Pour examiner s’il existe ou non une situation discriminatoire, les juges de Strasbourg rappellent que « seules les différences de traitement fondées sur une caractéristique identifiable (« situation ») sont susceptibles de revêtir un caractère discriminatoire aux fins de l’article 14 de la Convention. En outre, pour qu’un problème se pose au regard de cette disposition, il doit y avoir une différence dans le traitement de personnes placées dans des situations analogues ou comparables »(2).
Or, pour les juges, les salariés victimes d’un accident du travail ou d’une maladie professionnelle causé par la faute de l’employeur ne se trouvent pas dans des situations analogues ou comparables à des victimes de dommages corporels ou d’atteintes à la santé causés par la faute d’une personne qui n’est pas leur employeur. En effet, le régime spécifique de responsabilité en cas d’accident du travail ou de maladie professionnelle est différent du régime de droit commun (issu du Code civil) car « il ne repose pas sur la preuve d’une faute et d’un lien de causalité entre celle-ci et le dommage causé, et sur l’intervention d’un juge, mais repose sur la solidarité et l’automaticité »(3). De plus, la réparation du préjudice causé par la faute inexcusable de l’employeur intervient « en complément de dédommagements automatiquement perçus par la victime, ce qui singularise là aussi la situation par rapport à la situation de droit commun »(4).

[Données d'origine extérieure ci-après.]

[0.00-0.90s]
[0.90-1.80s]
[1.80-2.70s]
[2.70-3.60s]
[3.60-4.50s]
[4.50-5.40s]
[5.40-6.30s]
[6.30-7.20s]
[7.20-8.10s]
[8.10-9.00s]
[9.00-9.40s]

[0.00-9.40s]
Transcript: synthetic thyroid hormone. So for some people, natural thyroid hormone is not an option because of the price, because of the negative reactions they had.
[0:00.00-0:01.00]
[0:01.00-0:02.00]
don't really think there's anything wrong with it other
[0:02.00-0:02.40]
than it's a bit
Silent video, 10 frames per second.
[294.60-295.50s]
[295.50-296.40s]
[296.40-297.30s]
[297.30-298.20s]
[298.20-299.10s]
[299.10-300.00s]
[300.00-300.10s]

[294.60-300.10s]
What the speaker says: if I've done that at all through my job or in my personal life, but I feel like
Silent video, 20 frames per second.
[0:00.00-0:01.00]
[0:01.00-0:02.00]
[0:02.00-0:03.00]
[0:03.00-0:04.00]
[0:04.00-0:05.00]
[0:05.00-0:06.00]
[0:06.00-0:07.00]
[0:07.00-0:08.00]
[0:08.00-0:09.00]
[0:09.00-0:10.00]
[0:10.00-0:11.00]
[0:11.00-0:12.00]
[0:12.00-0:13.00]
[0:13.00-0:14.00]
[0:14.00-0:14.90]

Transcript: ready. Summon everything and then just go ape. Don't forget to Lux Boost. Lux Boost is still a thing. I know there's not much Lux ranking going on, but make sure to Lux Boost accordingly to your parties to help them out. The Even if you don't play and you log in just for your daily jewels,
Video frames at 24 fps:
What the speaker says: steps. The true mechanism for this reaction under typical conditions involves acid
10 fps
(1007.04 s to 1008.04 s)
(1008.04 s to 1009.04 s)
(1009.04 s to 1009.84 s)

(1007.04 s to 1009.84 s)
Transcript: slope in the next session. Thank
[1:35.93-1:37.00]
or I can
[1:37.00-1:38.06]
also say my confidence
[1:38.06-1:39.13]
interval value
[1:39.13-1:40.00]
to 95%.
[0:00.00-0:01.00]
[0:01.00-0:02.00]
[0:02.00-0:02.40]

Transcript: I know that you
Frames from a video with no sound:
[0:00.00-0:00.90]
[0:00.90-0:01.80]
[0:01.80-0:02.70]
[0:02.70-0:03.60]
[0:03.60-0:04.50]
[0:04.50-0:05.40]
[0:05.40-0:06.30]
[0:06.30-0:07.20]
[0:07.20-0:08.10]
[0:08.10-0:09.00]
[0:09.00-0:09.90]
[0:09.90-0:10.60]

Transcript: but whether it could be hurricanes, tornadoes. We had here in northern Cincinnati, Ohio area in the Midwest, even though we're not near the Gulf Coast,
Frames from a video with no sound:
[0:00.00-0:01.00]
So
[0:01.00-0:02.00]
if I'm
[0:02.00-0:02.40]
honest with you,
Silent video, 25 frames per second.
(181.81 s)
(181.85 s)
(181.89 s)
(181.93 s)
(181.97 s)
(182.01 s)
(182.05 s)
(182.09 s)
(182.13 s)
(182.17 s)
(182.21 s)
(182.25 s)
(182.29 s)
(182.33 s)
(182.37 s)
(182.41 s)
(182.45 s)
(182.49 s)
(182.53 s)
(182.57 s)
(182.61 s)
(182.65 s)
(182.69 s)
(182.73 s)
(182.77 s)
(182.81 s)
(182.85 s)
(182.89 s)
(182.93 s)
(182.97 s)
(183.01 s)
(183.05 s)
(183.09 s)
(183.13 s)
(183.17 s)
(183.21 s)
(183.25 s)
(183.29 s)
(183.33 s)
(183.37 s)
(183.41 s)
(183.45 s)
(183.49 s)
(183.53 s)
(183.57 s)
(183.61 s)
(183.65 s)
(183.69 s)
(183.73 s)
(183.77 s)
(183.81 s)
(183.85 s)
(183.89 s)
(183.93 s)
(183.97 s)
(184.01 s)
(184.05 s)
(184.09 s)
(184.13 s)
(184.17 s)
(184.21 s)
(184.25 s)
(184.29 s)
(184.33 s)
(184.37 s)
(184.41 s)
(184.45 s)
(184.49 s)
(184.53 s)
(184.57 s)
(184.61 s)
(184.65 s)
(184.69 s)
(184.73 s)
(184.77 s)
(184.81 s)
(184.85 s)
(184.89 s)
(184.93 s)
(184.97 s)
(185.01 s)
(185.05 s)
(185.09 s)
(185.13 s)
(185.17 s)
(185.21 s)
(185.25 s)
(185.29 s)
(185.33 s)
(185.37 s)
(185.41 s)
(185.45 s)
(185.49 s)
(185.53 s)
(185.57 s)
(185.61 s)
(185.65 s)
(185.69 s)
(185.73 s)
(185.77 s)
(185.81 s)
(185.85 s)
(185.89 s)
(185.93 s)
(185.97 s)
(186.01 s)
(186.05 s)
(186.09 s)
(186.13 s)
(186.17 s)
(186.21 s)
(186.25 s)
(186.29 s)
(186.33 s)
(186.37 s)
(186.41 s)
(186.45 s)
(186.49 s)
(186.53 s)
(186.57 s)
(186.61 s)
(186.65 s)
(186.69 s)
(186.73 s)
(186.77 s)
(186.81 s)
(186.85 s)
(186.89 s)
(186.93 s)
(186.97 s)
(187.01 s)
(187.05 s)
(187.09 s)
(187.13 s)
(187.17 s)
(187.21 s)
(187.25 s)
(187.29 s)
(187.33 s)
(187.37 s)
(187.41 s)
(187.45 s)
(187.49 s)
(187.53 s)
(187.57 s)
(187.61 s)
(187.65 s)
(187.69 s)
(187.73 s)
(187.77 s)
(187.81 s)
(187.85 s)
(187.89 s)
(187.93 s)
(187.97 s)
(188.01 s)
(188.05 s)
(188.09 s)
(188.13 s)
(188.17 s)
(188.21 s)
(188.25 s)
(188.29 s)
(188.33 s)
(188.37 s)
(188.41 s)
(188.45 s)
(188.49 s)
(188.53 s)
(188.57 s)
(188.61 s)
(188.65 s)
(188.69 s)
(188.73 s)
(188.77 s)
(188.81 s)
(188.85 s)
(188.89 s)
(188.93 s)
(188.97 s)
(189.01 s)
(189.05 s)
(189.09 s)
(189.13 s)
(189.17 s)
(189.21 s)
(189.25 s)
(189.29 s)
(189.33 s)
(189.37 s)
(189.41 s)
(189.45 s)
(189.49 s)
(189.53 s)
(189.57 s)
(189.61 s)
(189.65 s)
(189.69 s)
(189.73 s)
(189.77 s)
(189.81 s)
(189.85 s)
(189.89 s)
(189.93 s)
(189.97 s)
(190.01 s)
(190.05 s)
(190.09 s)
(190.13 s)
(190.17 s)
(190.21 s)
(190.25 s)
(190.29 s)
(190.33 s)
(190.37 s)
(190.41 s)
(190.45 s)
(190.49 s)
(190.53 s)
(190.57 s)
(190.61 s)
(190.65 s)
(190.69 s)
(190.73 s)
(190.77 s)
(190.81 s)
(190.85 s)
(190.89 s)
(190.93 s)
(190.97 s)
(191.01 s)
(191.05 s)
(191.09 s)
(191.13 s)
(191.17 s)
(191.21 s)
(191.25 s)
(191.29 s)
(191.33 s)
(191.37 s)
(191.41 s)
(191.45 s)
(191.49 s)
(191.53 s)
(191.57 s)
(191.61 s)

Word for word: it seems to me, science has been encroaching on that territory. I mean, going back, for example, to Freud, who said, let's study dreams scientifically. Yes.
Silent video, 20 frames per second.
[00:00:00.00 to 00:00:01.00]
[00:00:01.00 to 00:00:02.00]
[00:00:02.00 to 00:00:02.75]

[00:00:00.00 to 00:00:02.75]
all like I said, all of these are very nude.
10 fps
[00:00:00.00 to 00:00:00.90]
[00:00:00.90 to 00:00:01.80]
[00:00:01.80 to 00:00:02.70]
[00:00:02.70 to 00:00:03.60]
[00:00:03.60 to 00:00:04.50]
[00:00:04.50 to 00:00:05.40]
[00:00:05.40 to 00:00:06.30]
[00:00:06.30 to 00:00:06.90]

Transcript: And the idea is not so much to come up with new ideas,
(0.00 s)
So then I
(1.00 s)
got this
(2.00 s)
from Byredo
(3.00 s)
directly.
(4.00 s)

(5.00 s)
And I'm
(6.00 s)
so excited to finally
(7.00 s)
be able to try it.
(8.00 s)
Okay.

Par conséquent, la situation d’un salarié victime d’un accident du travail ou d’une maladie professionnelle étant différente de celle d’une personne victime d’un dommage qui se produit dans un autre contexte, il n’y a pas eu de discrimination, et donc pas de violation de la Convention européenne des droits de l’HommeLa décision rendue par la Cour européenne des droits de l’Homme ne nous semble pas surprenante. En effet, les deux régimes de responsabilité (de droit commun et spécifique en cas d’AT/MP) ne sont pas les mêmes. La victime salariée sera systématiquement indemnisée (par l’allocation d’un capital ou d’une rente) dès lors que l’accident ou la maladie a été reconnue d’origine professionnelle. Elle pourra également recevoir une réparation complémentaire en cas de faute inexcusable de l’employeur.
________________________________________(1) Art. L.452-3 du Code de la Sécurité sociale.(2) Paragraphe 51 de l’arrêt.(3) Paragraphe 61 de l’arrêt.(4) Paragraphe 63 de l’arrêt.